19 Nov 2015 18:14
Será que existe uma tradição cinematográfica de abordagem da fotografia? Quando vemos o filme "Life", em que Anton Corbijn evoca a relação do fotógrafo Dennis Stock com James Dean, somos levados a pensar que sim. Em qualquer caso, há filmes que emergem como símbolos incontornáveis — "Blow-up", realizado por Michelangelo Antonioni, em 1966, constitui uma referência incontornável.
Elemento fundamental do filme é a sua música, da autoria do grande Herbie Hancock, visceralmente ligada às sensibilidades transformadoras da década de 60, abrindo a tradição do jazz à "perversão" das novas electrónicas. Antonioni usava as composições de Hancock para sublinhar os modos de vida de uma cidade, Londres, marcada por novos valores libertários e também pelo impasse da sua formulação — de onde vimos, para onde vamos?, eis a questão.

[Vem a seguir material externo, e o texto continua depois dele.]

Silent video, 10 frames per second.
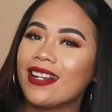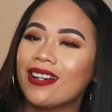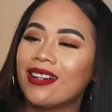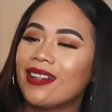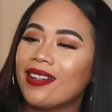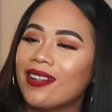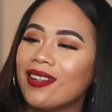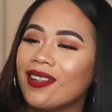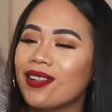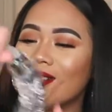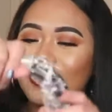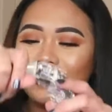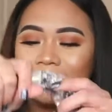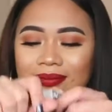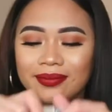girl.
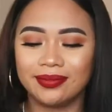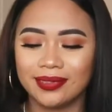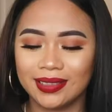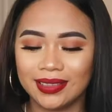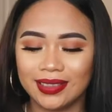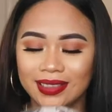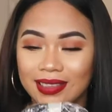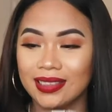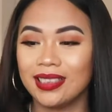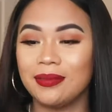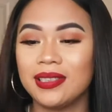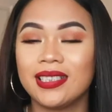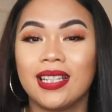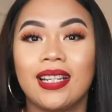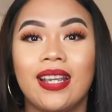Let me
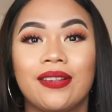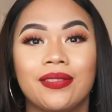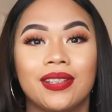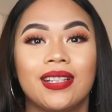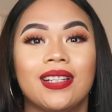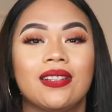take everything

A história de "Blow-up" resume-se em dois ou três pormenores sobejamente conhecidos: um fotógrafo, interpretado por David Hemmings, regista o enlace de um homem e uma mulher num parque; a mulher, Vanessa Redgrave, tenta que ele não utilize as fotografias… O certo é que, ao revelá-las, o fotografo vai descobrir, algures nuns arbustos, qualquer coisa que parece um corpo caído. E quanto mais amplia as imagens (fazendo blow-up, precisamente), mais sente que não sabe o que está a ver…

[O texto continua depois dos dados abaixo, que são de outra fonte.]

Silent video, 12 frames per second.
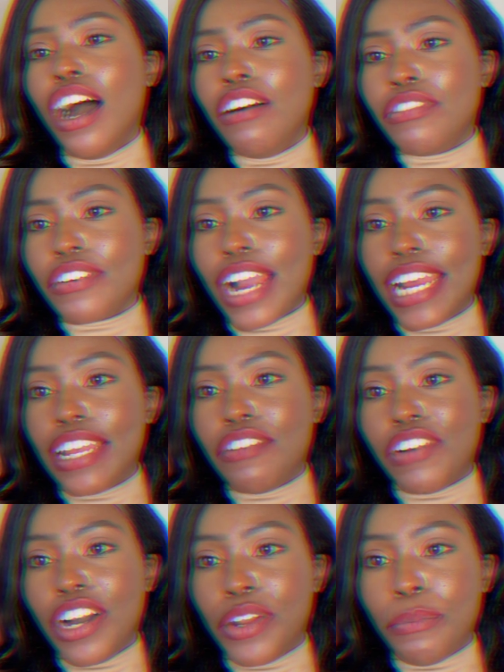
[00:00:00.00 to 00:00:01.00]
a variety of
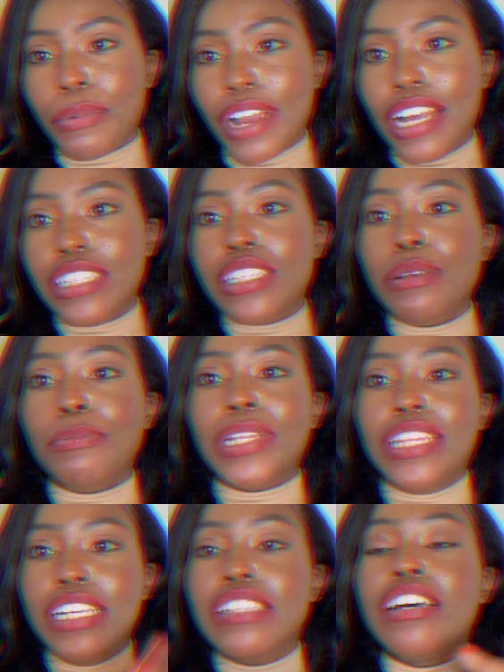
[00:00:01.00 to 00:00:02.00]
other brands, but
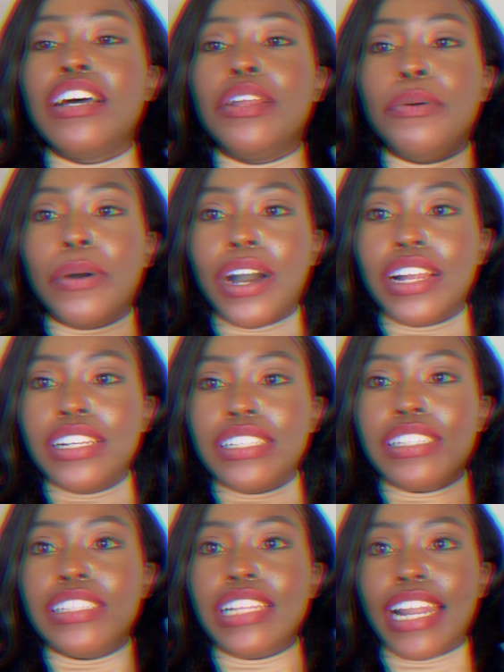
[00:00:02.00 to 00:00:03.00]
these are the
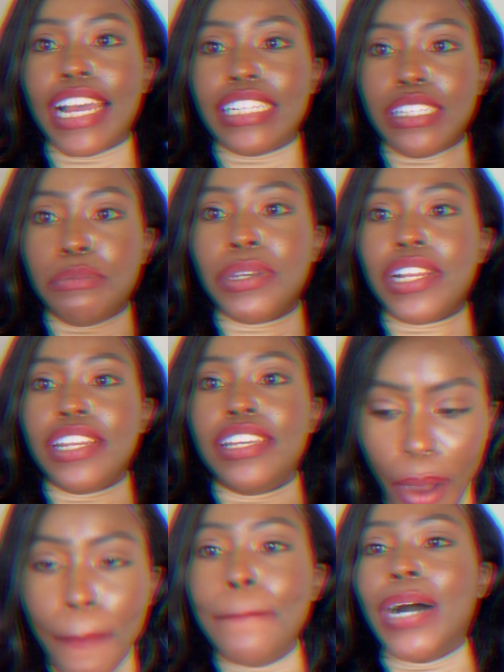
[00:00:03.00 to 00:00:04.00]
ones that I typically
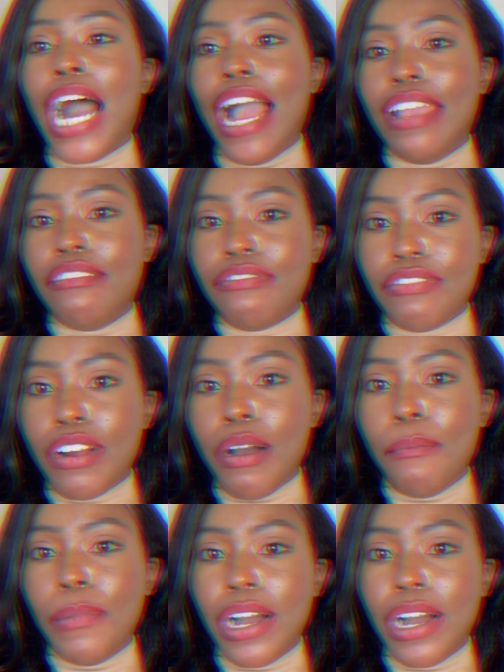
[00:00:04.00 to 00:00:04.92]
buy from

Como dizia o trailer original de "Blow-up", “por vezes, a realidade é a mais estranha das fantasias”. Estamos perante uma aventura em que, quando as imagens vacilam, vacila toda a realidade que através delas construímos. Depois de títulos emblemáticos como "A Aventura" (1960) ou "Deserto Vermelho" (1964), Antonioni continuava a filmar uma sociedade em que já ninguém parece acreditar na realidade, mas apenas nos seus simulacros — para mal dos nossos pecados, "Blow-up" continua a ser um filme actualíssimo.